When the judge said the sentence would be lesser if Kerr pleaded guilty, he owned up. He was remanded in custody and appeared for sentence via video link today (Friday).
Mr Dunne said that Kerr lived in a flat below the victim at the time of the attack, which occurred on March 23.
The victim said there had been “numerous issues” with Kerr in the past.
On the night in question, she had gone out for drinks with a group of people including Kerr, who drank about 10 cans of lager.
She returned to her flat with a friend but didn’t want Kerr in her home because he was drunk, so she locked the door.
Kerr came back upstairs and, on finding her door locked, simply kicked it in and went inside.
The victim told Kerr, who was holding a crate of lager, that she didn’t want him there, at which point he ran towards her and strangled her.
Mr Dunne said Kerr had “numerous” previous convictions for being drunk and disorderly. His rap sheet also included battery and criminal damage.

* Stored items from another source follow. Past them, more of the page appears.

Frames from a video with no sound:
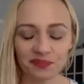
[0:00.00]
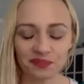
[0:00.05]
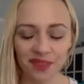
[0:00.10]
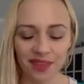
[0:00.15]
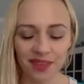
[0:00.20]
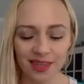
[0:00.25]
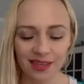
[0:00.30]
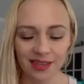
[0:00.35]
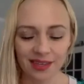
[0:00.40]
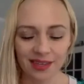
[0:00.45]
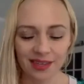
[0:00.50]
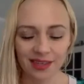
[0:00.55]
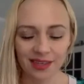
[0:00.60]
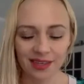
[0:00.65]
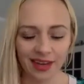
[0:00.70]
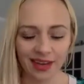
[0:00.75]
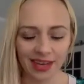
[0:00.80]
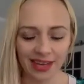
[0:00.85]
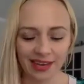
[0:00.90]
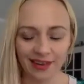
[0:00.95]

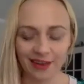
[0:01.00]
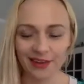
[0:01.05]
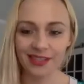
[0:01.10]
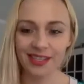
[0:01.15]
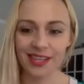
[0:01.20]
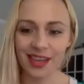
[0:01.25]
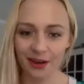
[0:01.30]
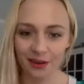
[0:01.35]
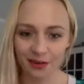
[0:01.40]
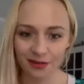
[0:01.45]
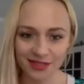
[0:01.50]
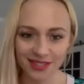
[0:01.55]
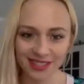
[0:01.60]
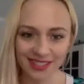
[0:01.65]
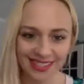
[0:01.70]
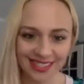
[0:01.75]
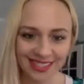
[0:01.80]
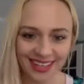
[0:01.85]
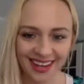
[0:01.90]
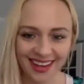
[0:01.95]
stock in ourselves
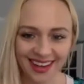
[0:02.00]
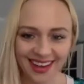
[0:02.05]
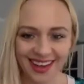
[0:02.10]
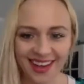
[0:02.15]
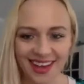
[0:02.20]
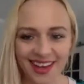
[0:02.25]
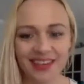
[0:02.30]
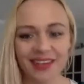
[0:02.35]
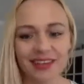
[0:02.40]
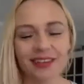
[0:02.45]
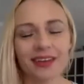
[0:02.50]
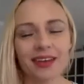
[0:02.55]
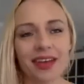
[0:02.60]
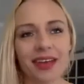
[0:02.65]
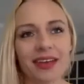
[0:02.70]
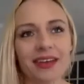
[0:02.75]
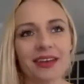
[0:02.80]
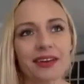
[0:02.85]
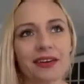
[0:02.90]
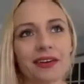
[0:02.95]
and
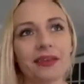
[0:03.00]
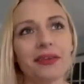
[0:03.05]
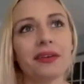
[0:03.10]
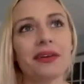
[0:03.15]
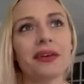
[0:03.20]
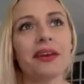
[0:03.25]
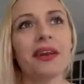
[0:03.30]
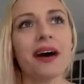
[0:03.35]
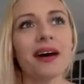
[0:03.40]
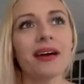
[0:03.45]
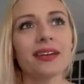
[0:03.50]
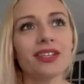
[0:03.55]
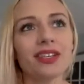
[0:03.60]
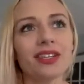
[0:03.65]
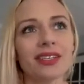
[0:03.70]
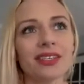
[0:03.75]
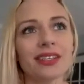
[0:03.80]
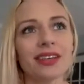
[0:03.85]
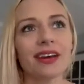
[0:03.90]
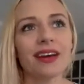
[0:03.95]
not
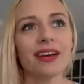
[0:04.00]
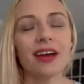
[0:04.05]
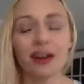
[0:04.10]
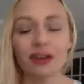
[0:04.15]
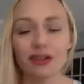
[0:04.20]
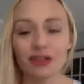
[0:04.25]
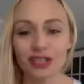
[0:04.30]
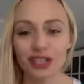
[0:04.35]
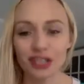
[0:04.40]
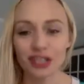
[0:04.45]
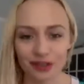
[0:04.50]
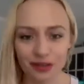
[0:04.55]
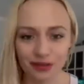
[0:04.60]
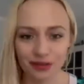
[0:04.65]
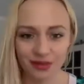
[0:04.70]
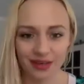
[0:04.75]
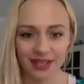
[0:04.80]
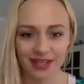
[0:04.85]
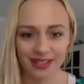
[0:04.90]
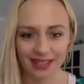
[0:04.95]
just our
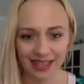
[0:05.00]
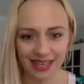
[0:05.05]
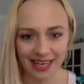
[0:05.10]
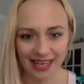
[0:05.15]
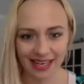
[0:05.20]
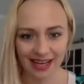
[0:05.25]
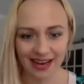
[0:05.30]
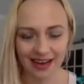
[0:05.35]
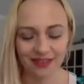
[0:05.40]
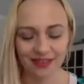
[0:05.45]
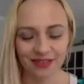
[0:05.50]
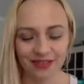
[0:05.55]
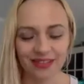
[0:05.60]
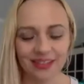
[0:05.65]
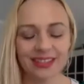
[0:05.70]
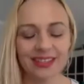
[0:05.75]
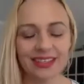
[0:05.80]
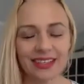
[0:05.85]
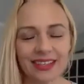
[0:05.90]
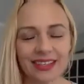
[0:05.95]
children to get out.
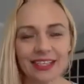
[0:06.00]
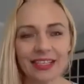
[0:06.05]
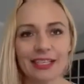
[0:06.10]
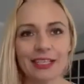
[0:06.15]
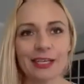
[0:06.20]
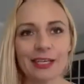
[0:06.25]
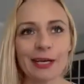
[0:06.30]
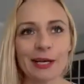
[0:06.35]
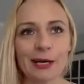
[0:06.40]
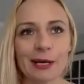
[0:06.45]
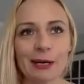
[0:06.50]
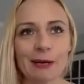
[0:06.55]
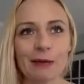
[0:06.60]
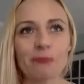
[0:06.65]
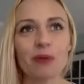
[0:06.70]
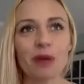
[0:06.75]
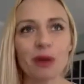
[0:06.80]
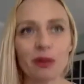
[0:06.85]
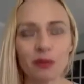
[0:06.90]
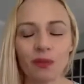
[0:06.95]

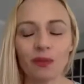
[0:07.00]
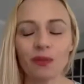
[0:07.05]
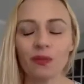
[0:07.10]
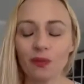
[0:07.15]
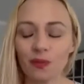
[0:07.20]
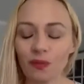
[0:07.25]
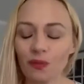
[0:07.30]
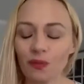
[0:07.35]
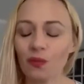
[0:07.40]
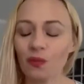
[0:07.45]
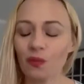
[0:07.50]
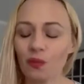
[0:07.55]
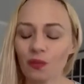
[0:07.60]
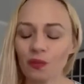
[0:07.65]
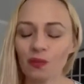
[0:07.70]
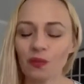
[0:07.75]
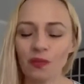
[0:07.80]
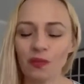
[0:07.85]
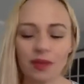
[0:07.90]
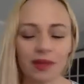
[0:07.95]
But
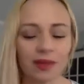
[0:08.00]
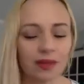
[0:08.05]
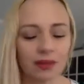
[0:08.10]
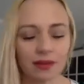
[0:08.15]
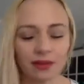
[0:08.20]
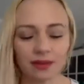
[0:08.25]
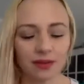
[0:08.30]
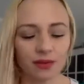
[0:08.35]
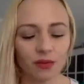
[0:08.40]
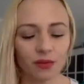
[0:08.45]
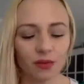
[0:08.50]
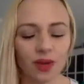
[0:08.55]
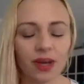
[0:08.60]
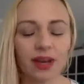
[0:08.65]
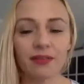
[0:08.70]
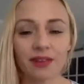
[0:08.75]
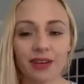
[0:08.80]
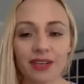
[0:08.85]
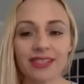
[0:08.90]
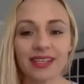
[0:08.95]

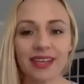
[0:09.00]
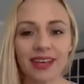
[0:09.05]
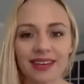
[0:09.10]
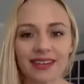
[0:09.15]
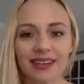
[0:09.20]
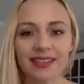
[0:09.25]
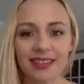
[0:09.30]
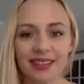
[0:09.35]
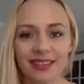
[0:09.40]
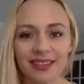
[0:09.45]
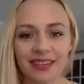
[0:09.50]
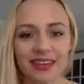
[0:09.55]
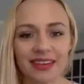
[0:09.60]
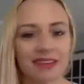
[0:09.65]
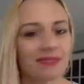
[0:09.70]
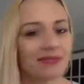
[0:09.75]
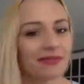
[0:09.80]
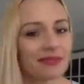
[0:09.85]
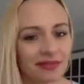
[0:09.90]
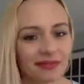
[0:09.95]
whatever it takes to
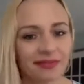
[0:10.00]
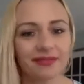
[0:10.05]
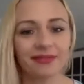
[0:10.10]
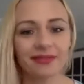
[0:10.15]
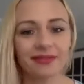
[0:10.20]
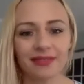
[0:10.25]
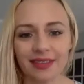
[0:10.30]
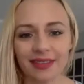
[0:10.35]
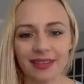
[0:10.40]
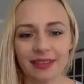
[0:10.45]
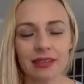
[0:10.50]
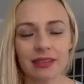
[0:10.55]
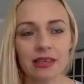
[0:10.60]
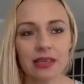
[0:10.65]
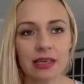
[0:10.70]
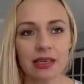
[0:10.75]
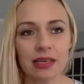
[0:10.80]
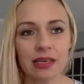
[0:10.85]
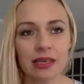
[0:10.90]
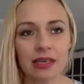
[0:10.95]
leave,
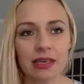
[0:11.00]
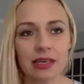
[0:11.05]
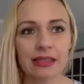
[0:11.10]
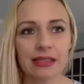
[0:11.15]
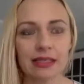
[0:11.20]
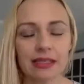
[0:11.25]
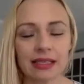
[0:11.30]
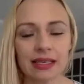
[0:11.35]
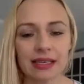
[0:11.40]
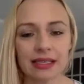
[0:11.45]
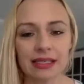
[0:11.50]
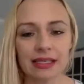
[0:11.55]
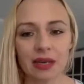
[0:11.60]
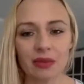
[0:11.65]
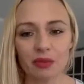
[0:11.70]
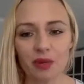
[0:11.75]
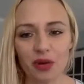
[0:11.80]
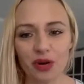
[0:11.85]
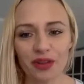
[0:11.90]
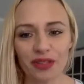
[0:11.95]
that's the
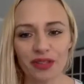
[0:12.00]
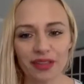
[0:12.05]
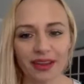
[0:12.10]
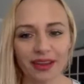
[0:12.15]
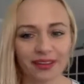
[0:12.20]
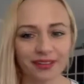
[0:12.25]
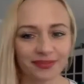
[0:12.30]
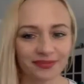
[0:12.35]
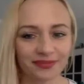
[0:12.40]
important thing.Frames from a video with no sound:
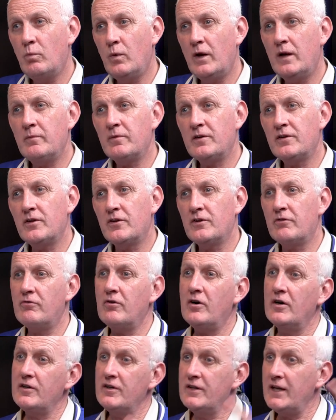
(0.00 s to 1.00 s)
Williamson on the
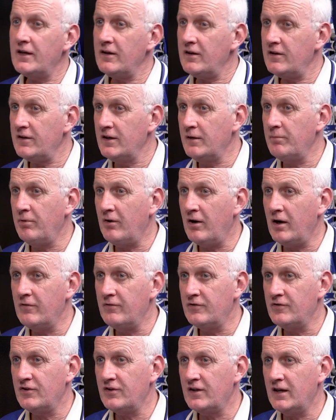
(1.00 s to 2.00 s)
right and Anderson he put
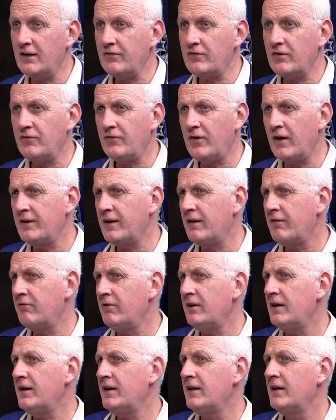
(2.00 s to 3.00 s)
over to the left. I found that
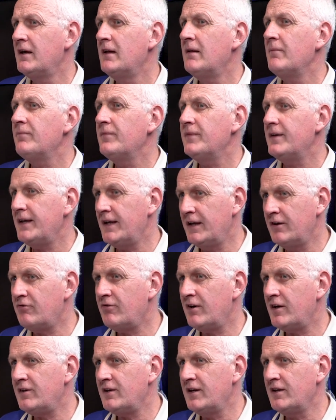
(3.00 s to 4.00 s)
really
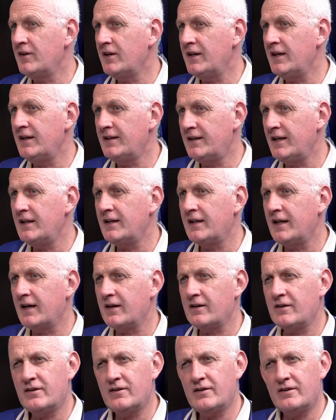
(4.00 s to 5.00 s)
interesting that he did that
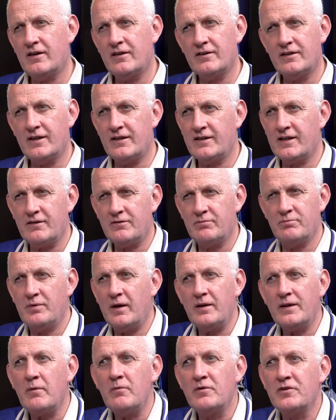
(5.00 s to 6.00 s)
because
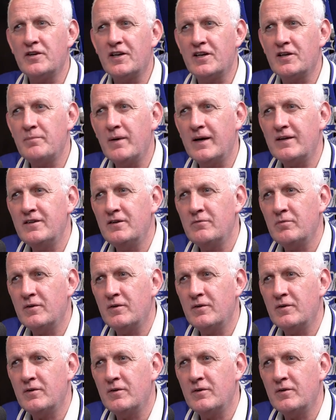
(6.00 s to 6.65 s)
that was unexpected,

Defence barrister Nick Peacock was spared the need for mitigation after judge Sean Morris said he would stick to the promise he made at the Goodyear hearing and give Kerr a reduced sentence.
Kerr was jailed for 17 months and given a five-year restraining order banning him from contacting the victim and the friend who went to her aid, and prohibiting him from going within 300 yards of their home.